Can you give us some color around the opportunity for, you know, these bolt-on deals which you have done in the past, such as, you know, the Vodafone towers deal and opportunities around, you know, DAS systems in the metro, you know, does that provide a big growth opportunity through 2024? Thank you.
Thanks, Roshan. On land acquisition, yes, we have a sort of double lane. On one side, we keep on doing a run rate of, how can I say, single deal, taking benefit of a hugely fragmented owner base. But at the same time, there are still opportunity to do more material deals, basically, with our anchors. So, yes, there are still opportunity there. We are pursuing and working on. On the new services, yes, actually, the current growth is the result of some bolt-on acquisitions, such as the tunnels we did acquire from Vodafone two years ago, as well as constant rollout of new DAS, basically.
This is what we will continue to do in the future, capturing some small bolt-on opportunities we can find in the market. Nothing big, nothing material, but there are some small bolt-ons we are working on.
That's helpful. Thank you. If we were to kind of look at the new services on an underlying basis, so, you know, strip out the Vodafone towers and the metro deal, what would that look like, please?

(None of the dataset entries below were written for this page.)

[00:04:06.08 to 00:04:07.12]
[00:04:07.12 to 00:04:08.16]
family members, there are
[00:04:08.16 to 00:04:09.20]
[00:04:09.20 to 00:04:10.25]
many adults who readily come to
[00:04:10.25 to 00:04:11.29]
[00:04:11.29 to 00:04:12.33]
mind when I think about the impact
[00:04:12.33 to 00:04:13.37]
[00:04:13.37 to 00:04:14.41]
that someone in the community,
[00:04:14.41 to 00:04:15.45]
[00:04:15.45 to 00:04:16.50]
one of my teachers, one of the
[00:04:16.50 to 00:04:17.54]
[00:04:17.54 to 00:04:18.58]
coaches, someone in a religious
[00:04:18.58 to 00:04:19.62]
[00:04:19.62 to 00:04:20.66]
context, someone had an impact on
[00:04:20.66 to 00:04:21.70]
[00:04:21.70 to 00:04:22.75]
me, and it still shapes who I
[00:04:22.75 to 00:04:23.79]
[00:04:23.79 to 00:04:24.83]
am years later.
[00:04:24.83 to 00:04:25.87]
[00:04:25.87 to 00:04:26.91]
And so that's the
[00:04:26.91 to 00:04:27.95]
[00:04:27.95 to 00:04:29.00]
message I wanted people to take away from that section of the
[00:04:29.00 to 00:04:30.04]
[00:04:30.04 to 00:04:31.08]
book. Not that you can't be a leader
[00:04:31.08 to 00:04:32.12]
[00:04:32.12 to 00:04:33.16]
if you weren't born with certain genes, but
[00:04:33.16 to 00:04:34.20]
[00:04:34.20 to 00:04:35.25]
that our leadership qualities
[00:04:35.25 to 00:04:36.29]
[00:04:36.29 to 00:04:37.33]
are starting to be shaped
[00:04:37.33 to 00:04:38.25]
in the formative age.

Yes. Let me say that overall, this kind of deals, the weight is in a range of 20%-25% of the overall revenue. Though, let me say that in my mind, it's not a, how can I say, split, which we look at, because at the end, either we build or we buy some and upgrade something which is already in the market, does not make a big difference, actually. What is important, which is that we keep on expanding the perimeter of the assets we own and we manage. The bolt-on is basically, yeah, to a way to accelerate a revenue growth. But from an industrial perspective and a market perspective, it doesn't make a big difference.
They are both with equal value and both with equal growth opportunities.
... That's great. Thank you.
Welcome.
The next question is from Georgios Lerodiaconou of Citi. Please go ahead.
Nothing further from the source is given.